= What the task asks =
All of the listing, from first line to last, should be output exactly; the pictures stay out.
___
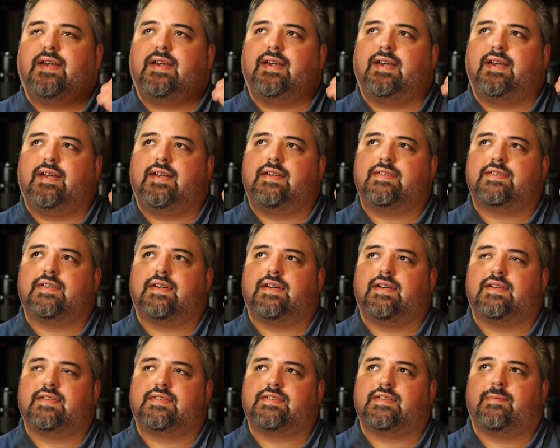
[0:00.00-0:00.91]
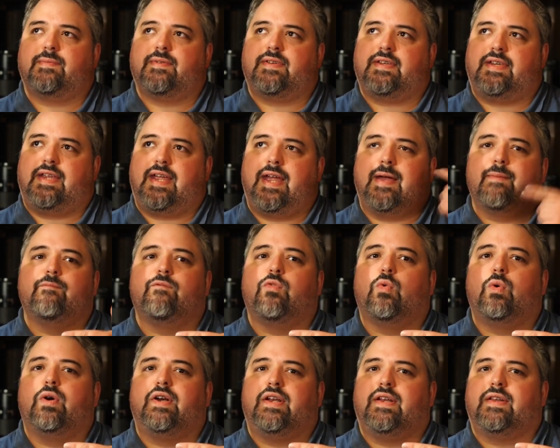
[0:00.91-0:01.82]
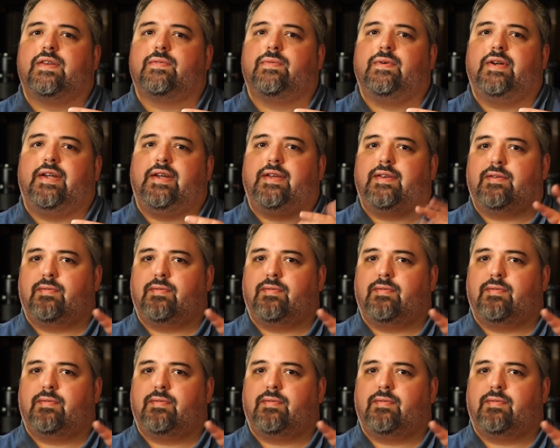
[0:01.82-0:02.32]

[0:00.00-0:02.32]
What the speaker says: and some of the M43,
___
= Response area =
[0:00.00-0:00.91]
[0:00.91-0:01.82]
[0:01.82-0:02.32]

[0:00.00-0:02.32]
What the speaker says: and some of the M43,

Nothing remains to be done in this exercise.